■ **WORK INSTRUCTIONS**:
Every line of the listing below should be written out exactly, minus its pictures.

** Opening DATA TO PROCESS block **

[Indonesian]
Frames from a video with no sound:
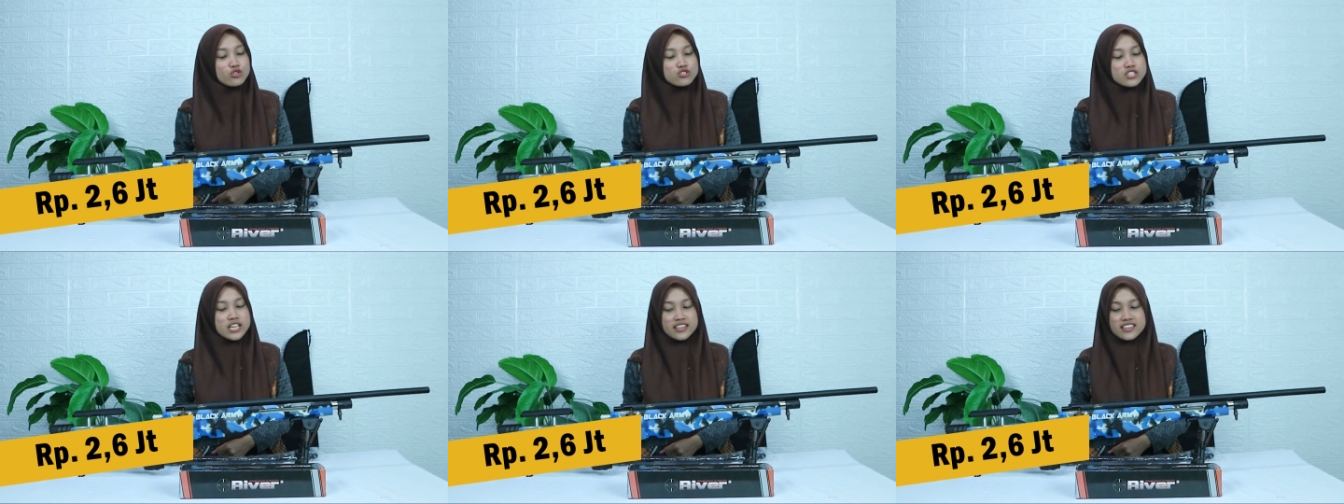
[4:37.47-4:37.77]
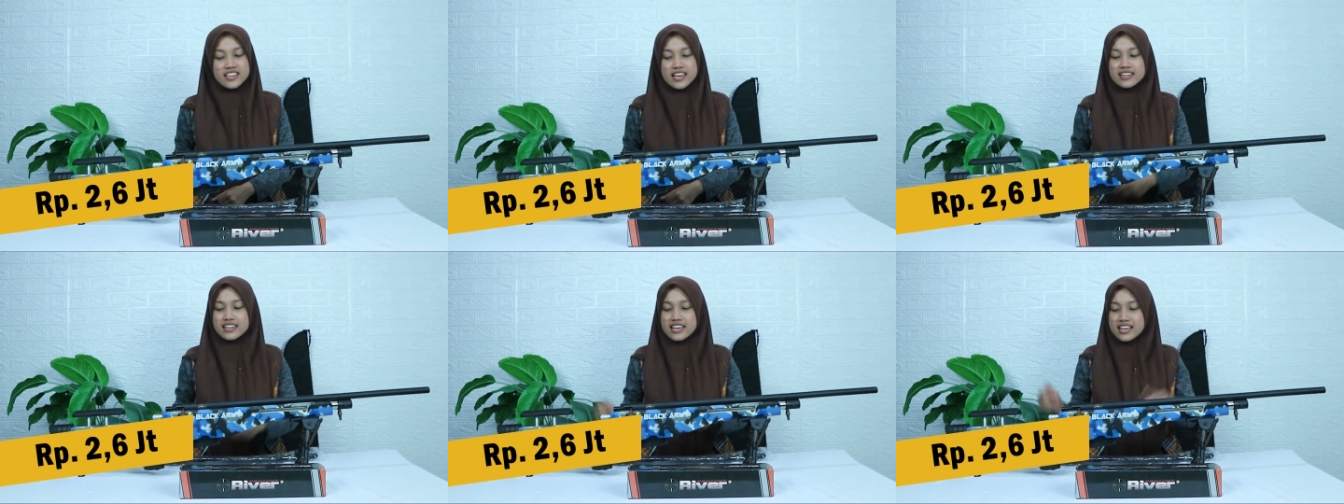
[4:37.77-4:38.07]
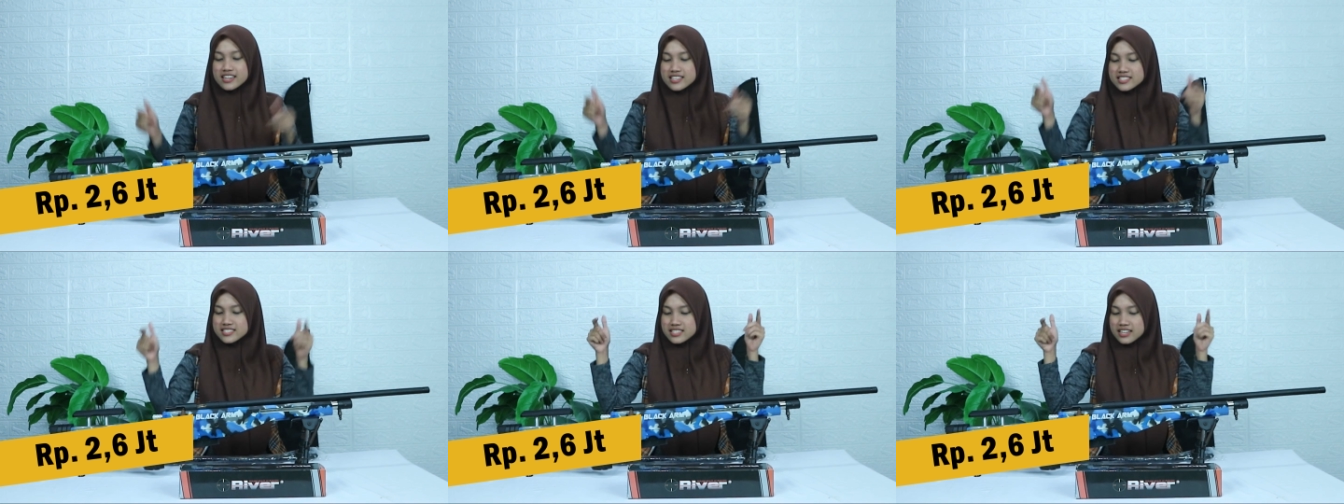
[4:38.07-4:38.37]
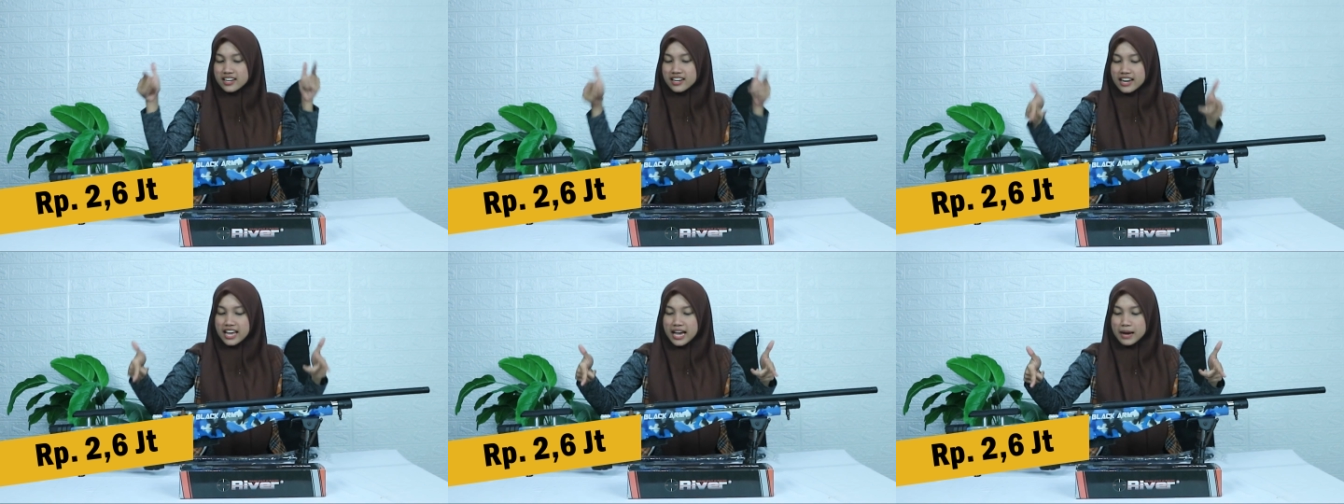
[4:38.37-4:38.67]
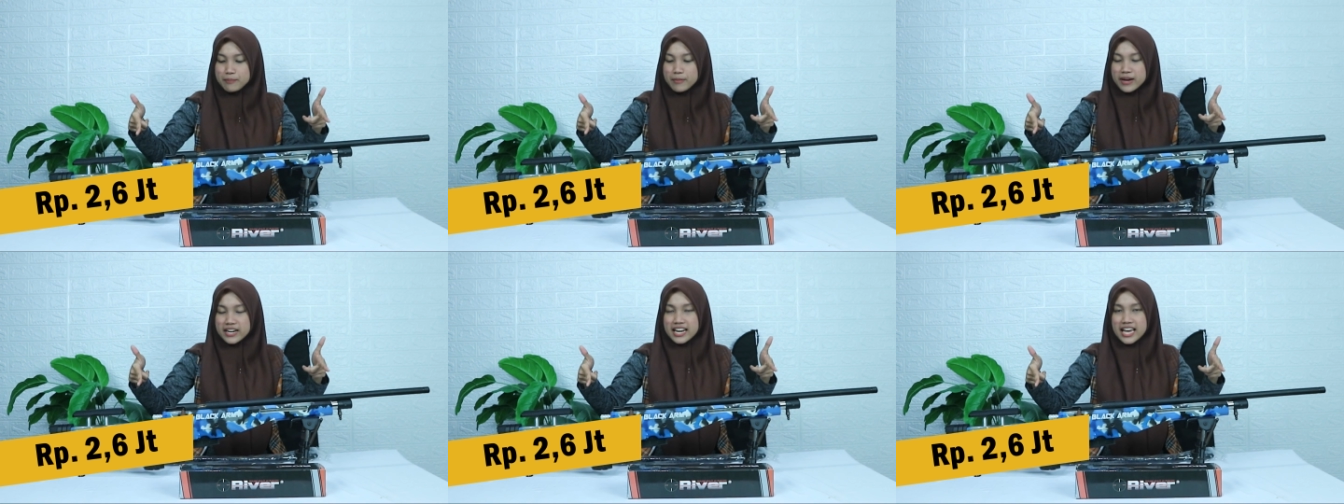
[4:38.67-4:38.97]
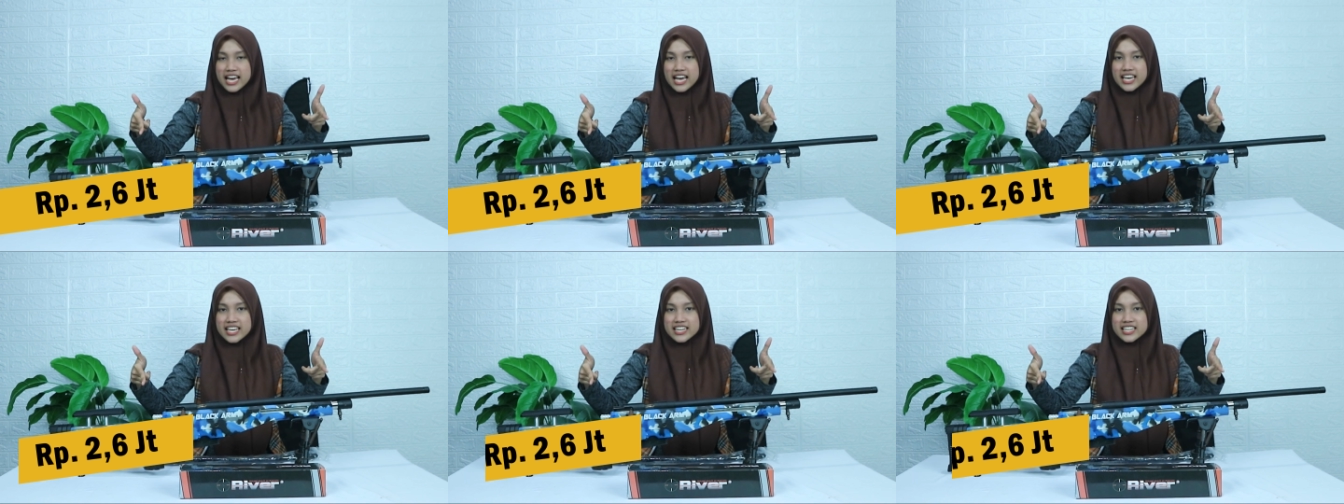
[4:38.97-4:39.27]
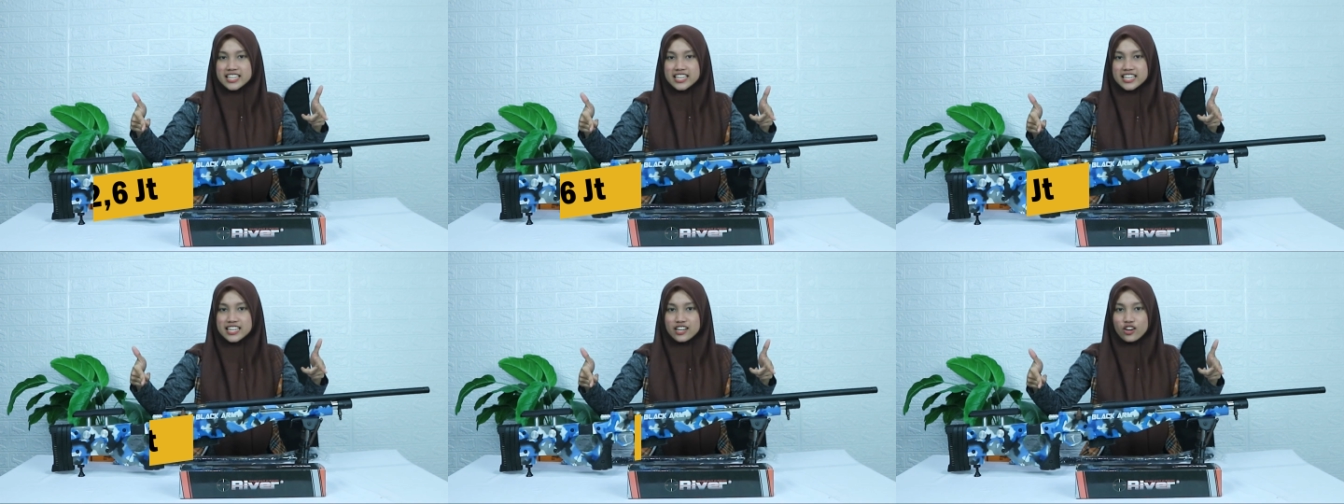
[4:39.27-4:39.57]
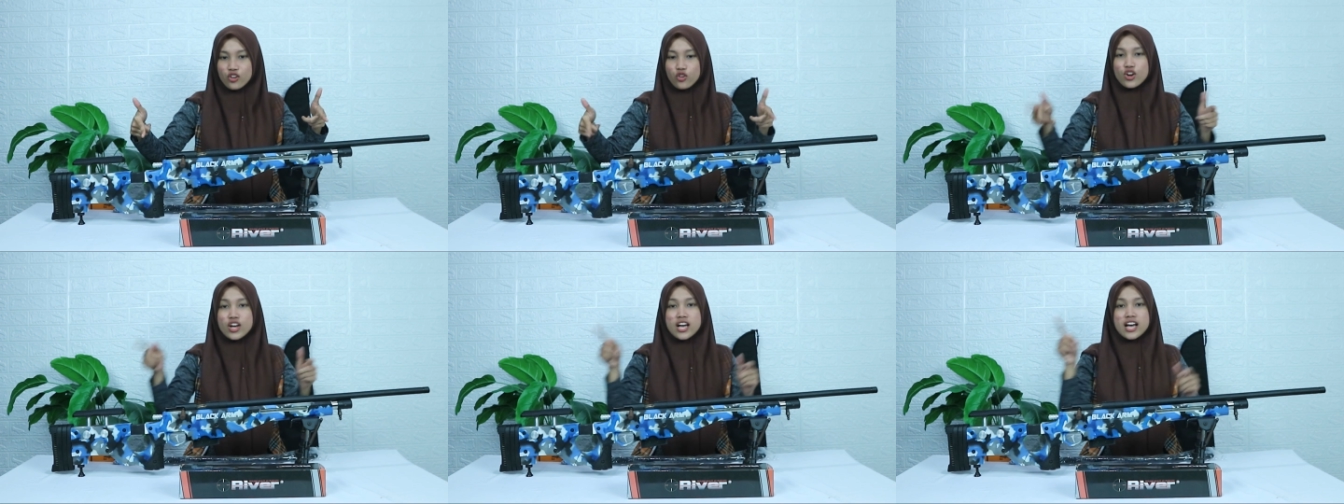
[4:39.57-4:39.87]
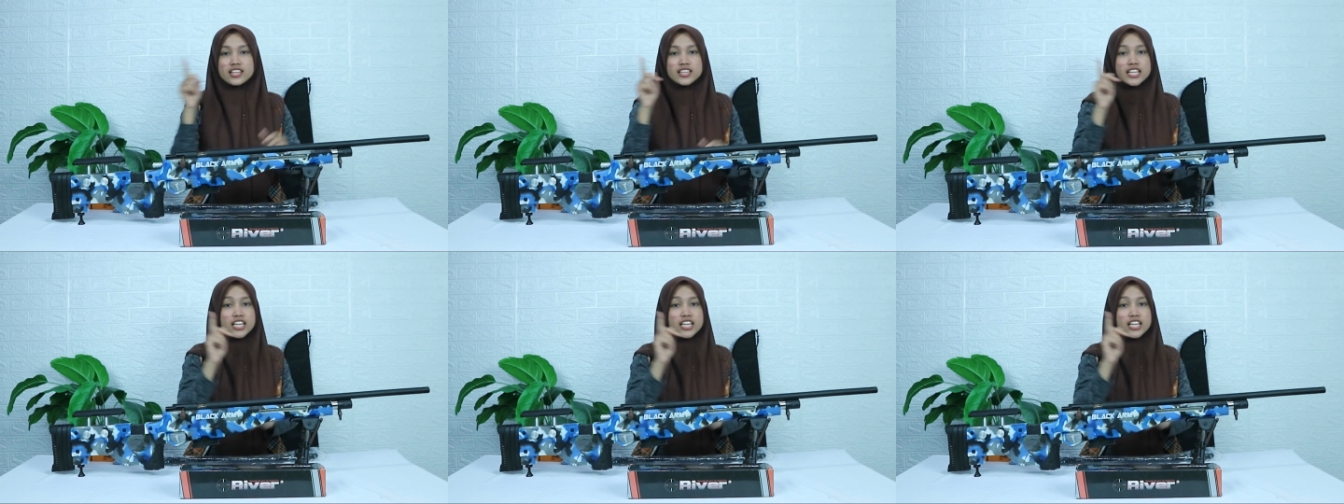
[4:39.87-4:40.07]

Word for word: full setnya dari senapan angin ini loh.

** Closing DATA TO PROCESS block **

■ **ANSWER BOX**:
[Indonesian]
Frames from a video with no sound:
[4:37.47-4:37.77]
[4:37.77-4:38.07]
[4:38.07-4:38.37]
[4:38.37-4:38.67]
[4:38.67-4:38.97]
[4:38.97-4:39.27]
[4:39.27-4:39.57]
[4:39.57-4:39.87]
[4:39.87-4:40.07]

Word for word: full setnya dari senapan angin ini loh.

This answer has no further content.